I, however, was out of gas. I excused myself and went to bed early. The cough was unrelenting. I could hear the others talking and laughing deep into the night as I tried to get to sleep. I awoke to the smells of coffee, and breakfast cooking. Christmas morning – the kids were up early. My brow was hot. My head pounded and spun when I tried to lift it from the pillow. I felt like sand had been poured into my eye sockets during the night. My appetite was gone – possibly the clearest indicator that my condition was worsening. I heard the gift wrap tearing, followed by squeals of delight, as the kids opened their presents. I lay perfectly still not wanting to move. Finally, after everyone else had finished, I stumbled down the hall and into the den to open my presents. I wanted to die. I acknowledged with gratitude the gift givers, but quietly leaned over and told my wife to load the van. If I was going meet my maker, I wanted to do so from my own bed. The girls were understandably disappointed when their mother told them we were leaving. They hated these long trips, and we had just arrived.

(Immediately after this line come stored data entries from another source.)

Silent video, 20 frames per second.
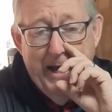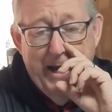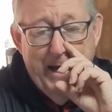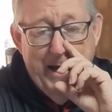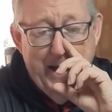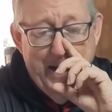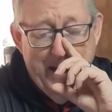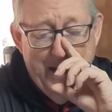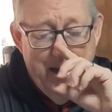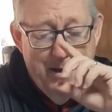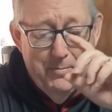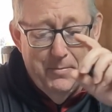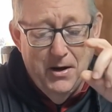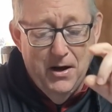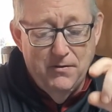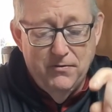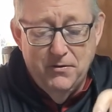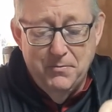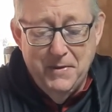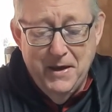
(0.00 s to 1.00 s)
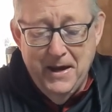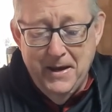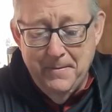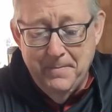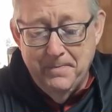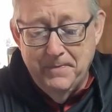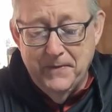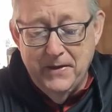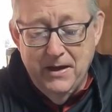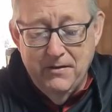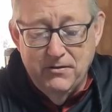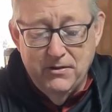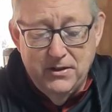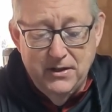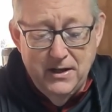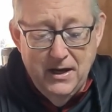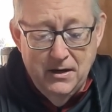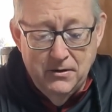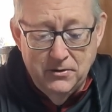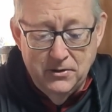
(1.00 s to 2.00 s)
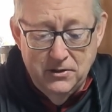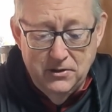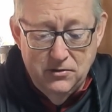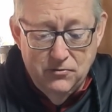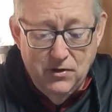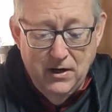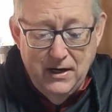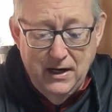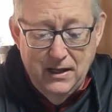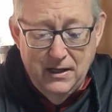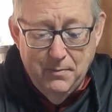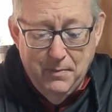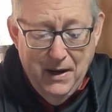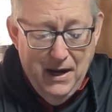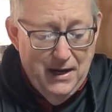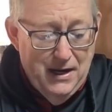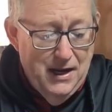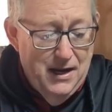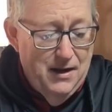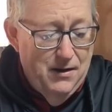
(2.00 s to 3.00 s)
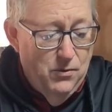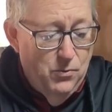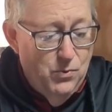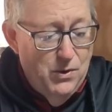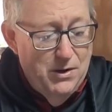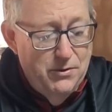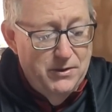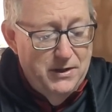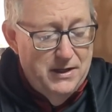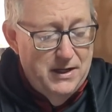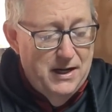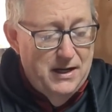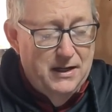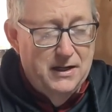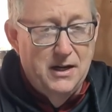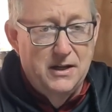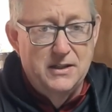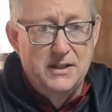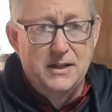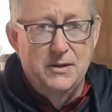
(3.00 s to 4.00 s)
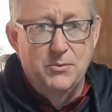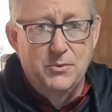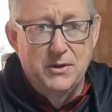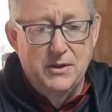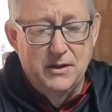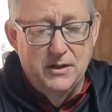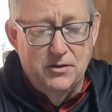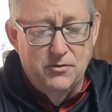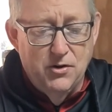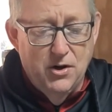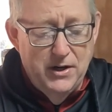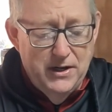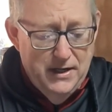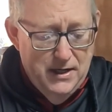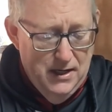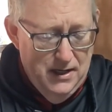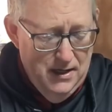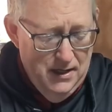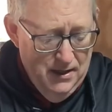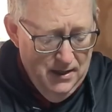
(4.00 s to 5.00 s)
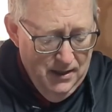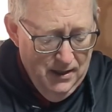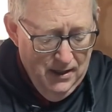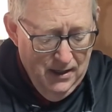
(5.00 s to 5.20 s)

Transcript: Apart from that, everything else straight out the packet, welded it, cut it with a grinder,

. I labored to put on enough clothing to keep from being an embarrassment to them when we made our travel stops. I pushed the button at the back of the van that lowered the rear seat into a bed. I threw in two pillows and a blanket, and gave my wife the “Forward Ho!” with my last ounce of energy. She drove through the quiet little downtown and onto the interstate highway nosing the big van into the westbound lane. It was Christmas morning and traffic was light. I shivered underneath my blanket as chills highlighted every hair follicle on my body. The aft seat was right above the rear axle and after we crossed into Louisiana my pounding head was buffeted with the steady “Plop – Plop” of the tires as they rolled over the oversized expansion joints in the highway. Even when you’re feeling good, a road trip on a Louisiana interstate is rougher than a Conestoga wagon rumbling down the Santa Fe Trail. This trip seemed to last for ever.
I spent several days recovering after I got home. As soon as I was able to sit up and take nourishment, the telephone started to ring. Call after call came in commenting on my present to family and friends. They referred to it as the gift that never stopped giving. The dry hacking cough that punctuated their conversation gave away their meaning. I had infected almost the entire population of south Louisiana and Mississippi with the flu.
Future invitations to family gatherings were always made by telephone, shortly before the event took place, and always included a question as to whether or not I had a cough or any other symptoms of illness.